• Work to complete:
Pictures are to be left out, and the rest of the records reproduced exactly.

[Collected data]
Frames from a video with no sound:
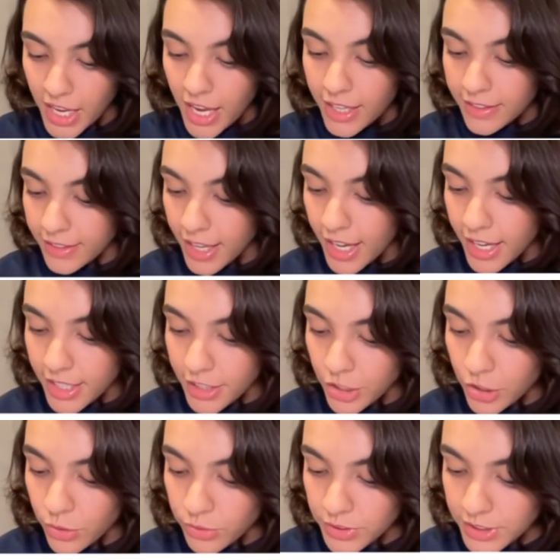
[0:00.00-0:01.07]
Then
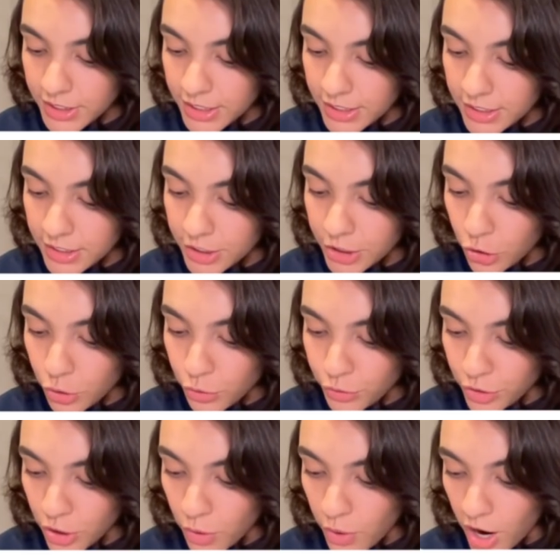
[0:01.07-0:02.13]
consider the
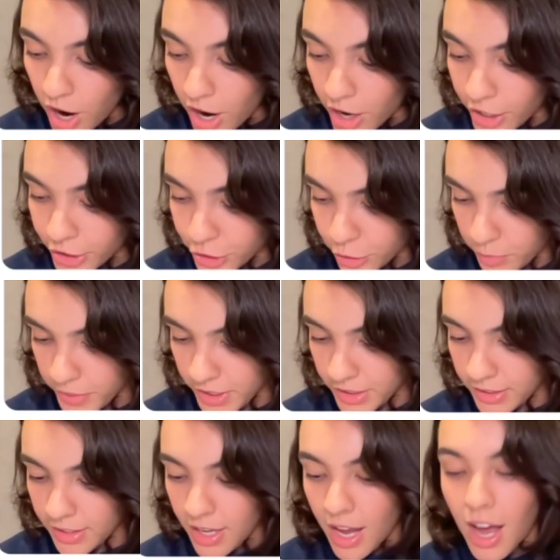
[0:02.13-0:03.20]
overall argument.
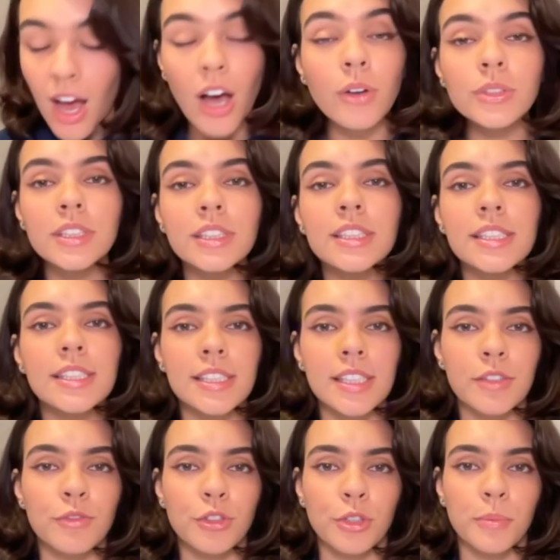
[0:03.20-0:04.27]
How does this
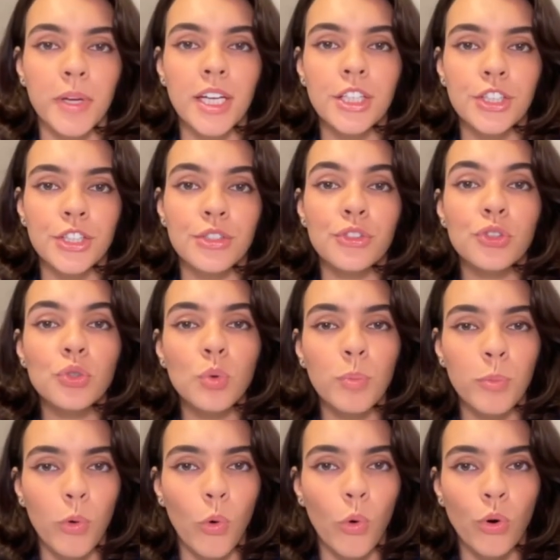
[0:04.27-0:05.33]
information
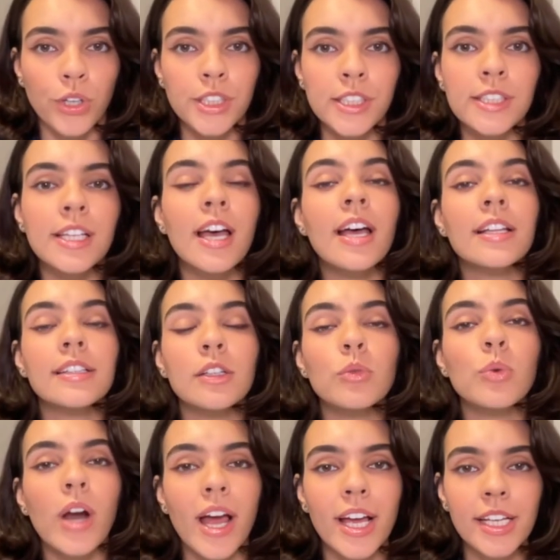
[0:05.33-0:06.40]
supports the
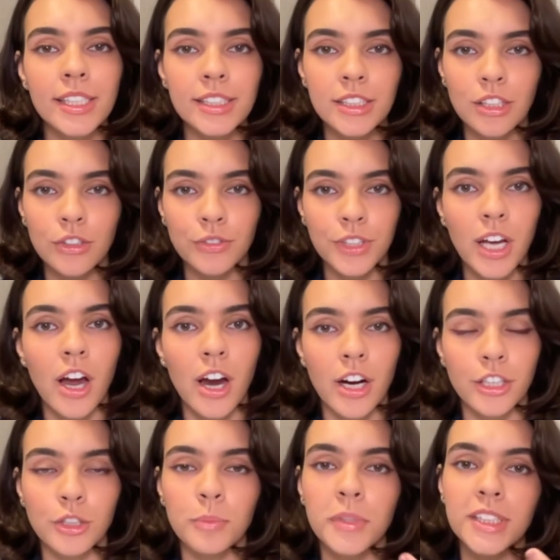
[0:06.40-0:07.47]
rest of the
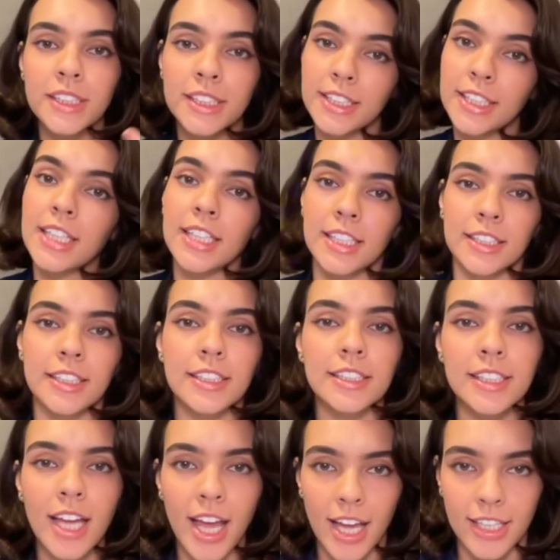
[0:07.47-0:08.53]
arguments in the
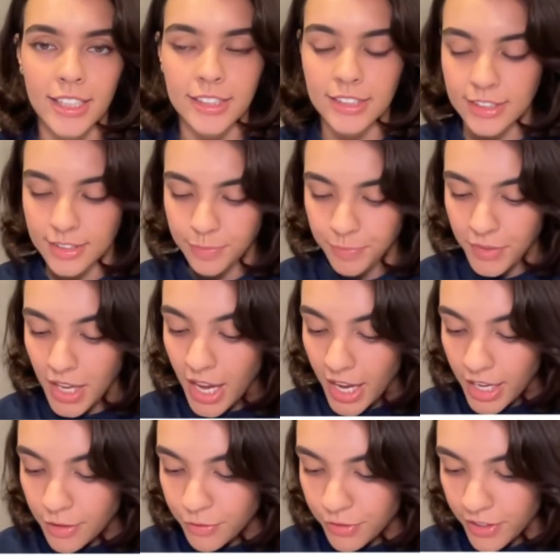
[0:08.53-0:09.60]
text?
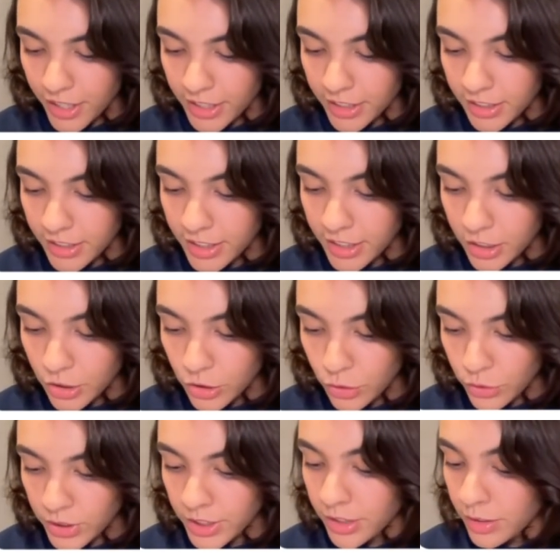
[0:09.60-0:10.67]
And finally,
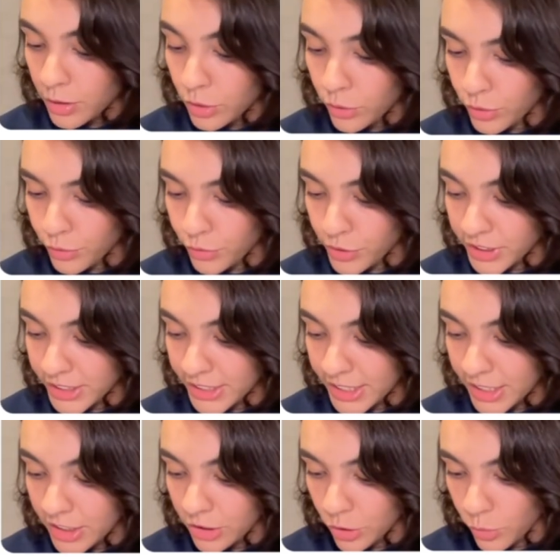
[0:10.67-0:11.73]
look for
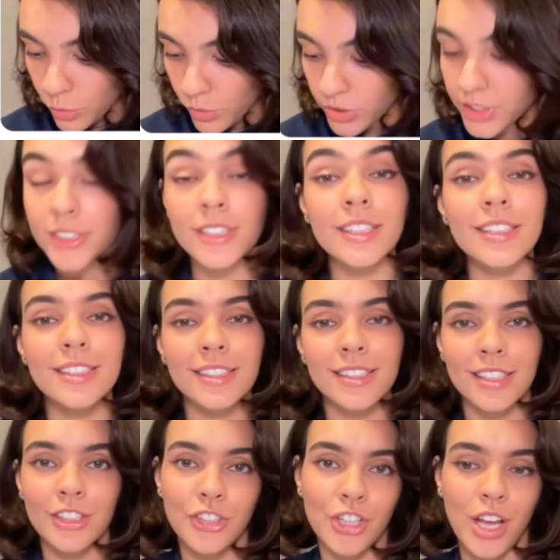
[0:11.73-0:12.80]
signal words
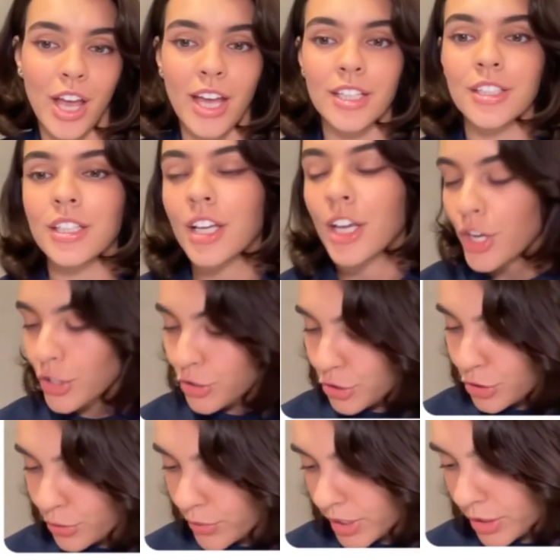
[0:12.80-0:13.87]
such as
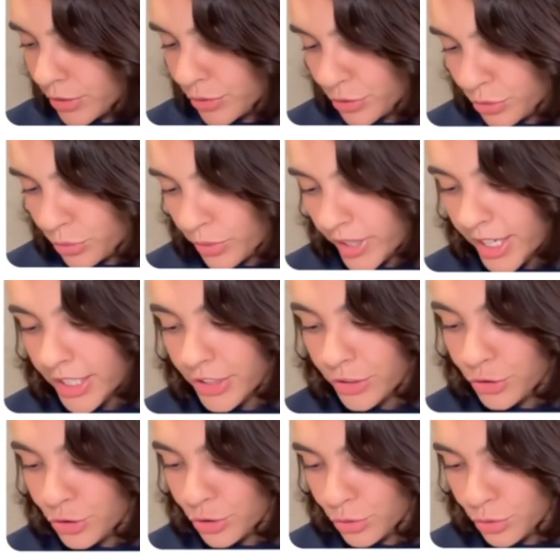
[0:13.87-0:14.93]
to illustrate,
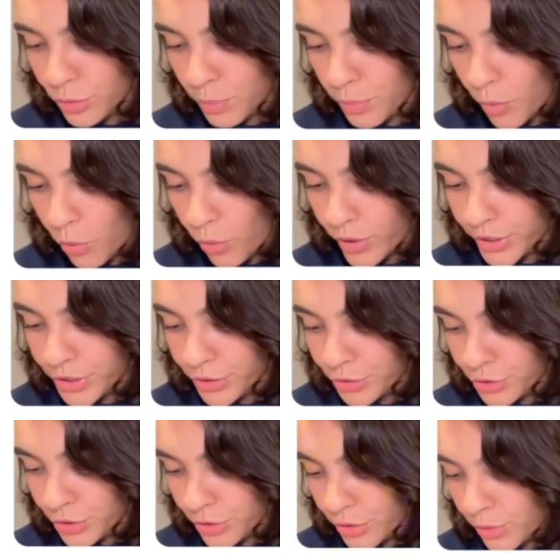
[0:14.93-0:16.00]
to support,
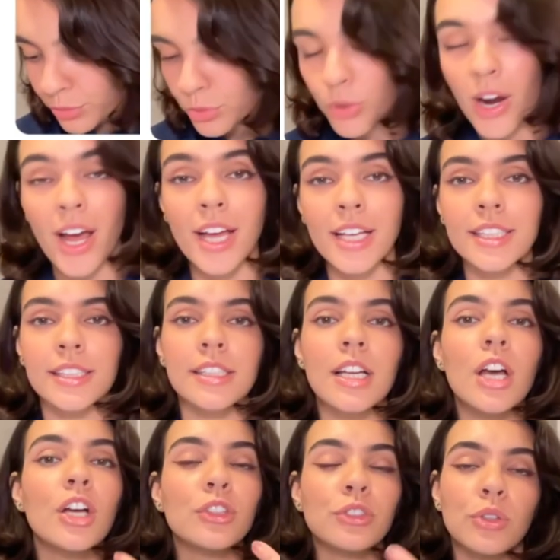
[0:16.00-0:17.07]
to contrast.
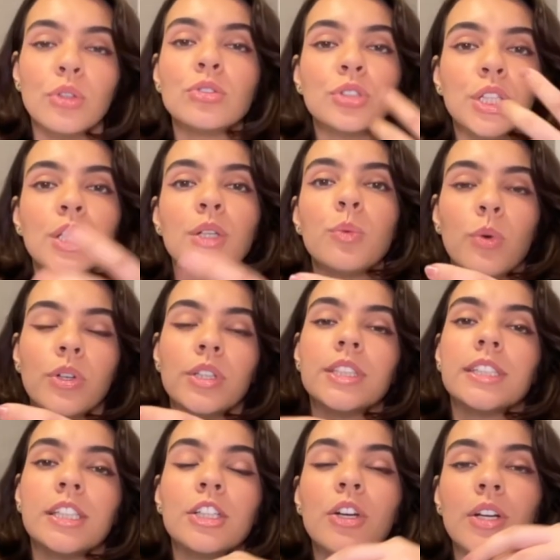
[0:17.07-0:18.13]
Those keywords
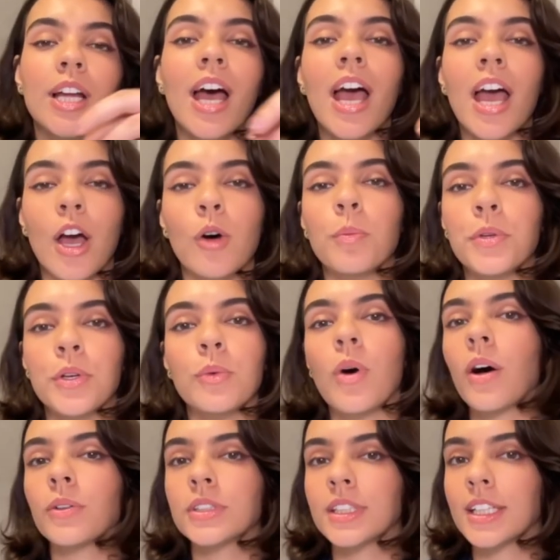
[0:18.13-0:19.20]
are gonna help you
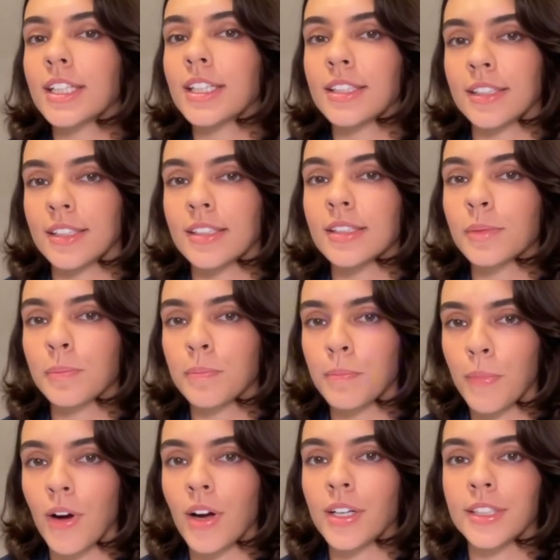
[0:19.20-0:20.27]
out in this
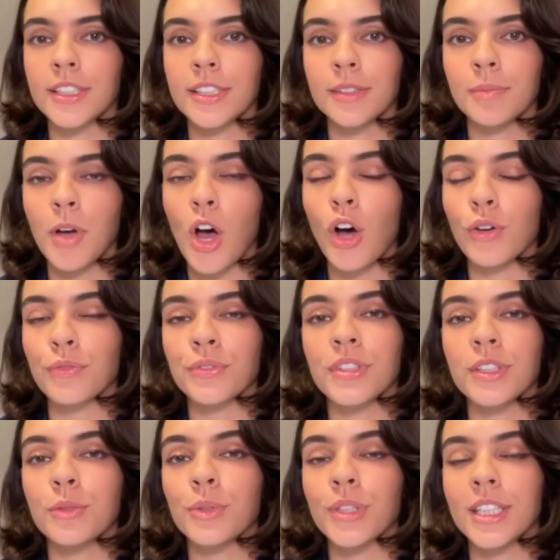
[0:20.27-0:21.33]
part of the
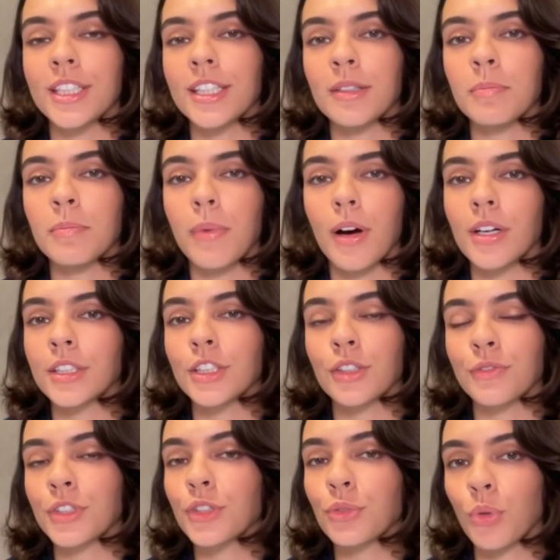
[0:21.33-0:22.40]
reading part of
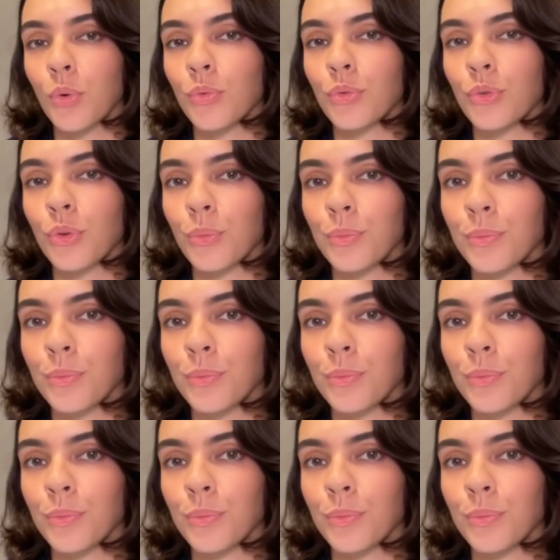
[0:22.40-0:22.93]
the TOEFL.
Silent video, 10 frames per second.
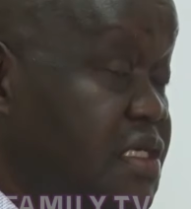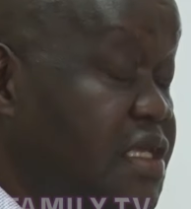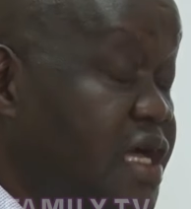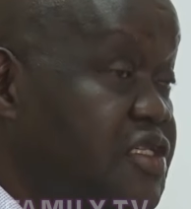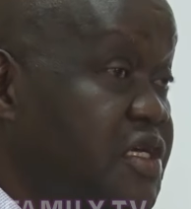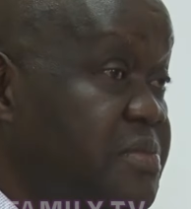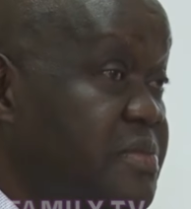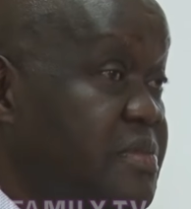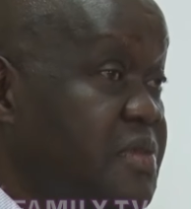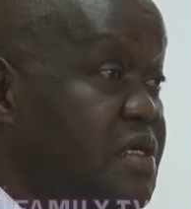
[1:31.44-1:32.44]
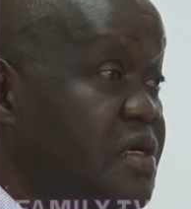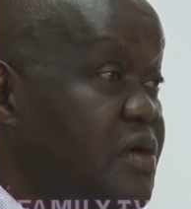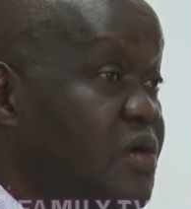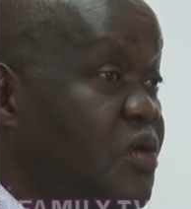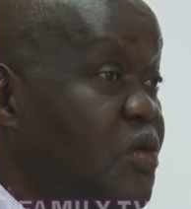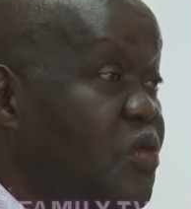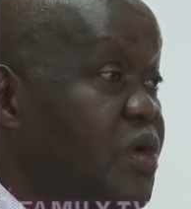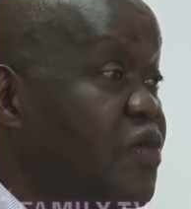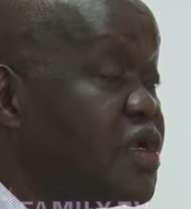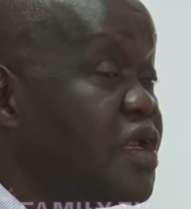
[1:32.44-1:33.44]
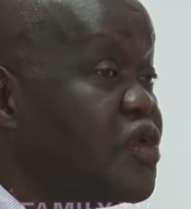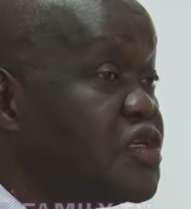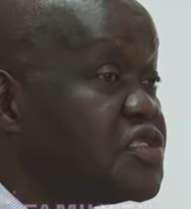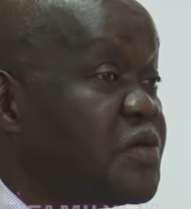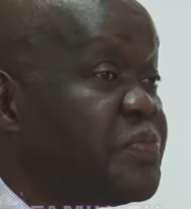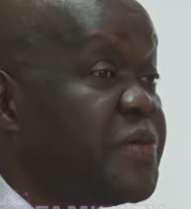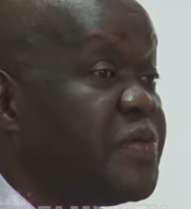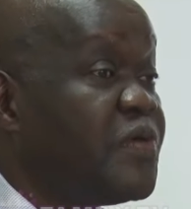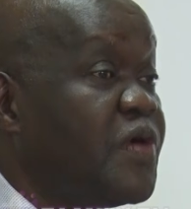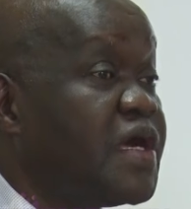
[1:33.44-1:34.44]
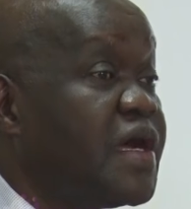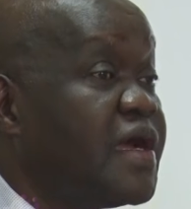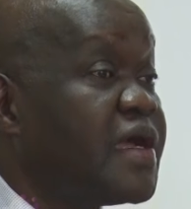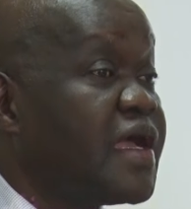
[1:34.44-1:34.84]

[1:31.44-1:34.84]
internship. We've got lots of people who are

• Result:
Frames from a video with no sound:
[0:00.00-0:01.07]
Then
[0:01.07-0:02.13]
consider the
[0:02.13-0:03.20]
overall argument.
[0:03.20-0:04.27]
How does this
[0:04.27-0:05.33]
information
[0:05.33-0:06.40]
supports the
[0:06.40-0:07.47]
rest of the
[0:07.47-0:08.53]
arguments in the
[0:08.53-0:09.60]
text?
[0:09.60-0:10.67]
And finally,
[0:10.67-0:11.73]
look for
[0:11.73-0:12.80]
signal words
[0:12.80-0:13.87]
such as
[0:13.87-0:14.93]
to illustrate,
[0:14.93-0:16.00]
to support,
[0:16.00-0:17.07]
to contrast.
[0:17.07-0:18.13]
Those keywords
[0:18.13-0:19.20]
are gonna help you
[0:19.20-0:20.27]
out in this
[0:20.27-0:21.33]
part of the
[0:21.33-0:22.40]
reading part of
[0:22.40-0:22.93]
the TOEFL.
Silent video, 10 frames per second.
[1:31.44-1:32.44]
[1:32.44-1:33.44]
[1:33.44-1:34.44]
[1:34.44-1:34.84]

[1:31.44-1:34.84]
internship. We've got lots of people who are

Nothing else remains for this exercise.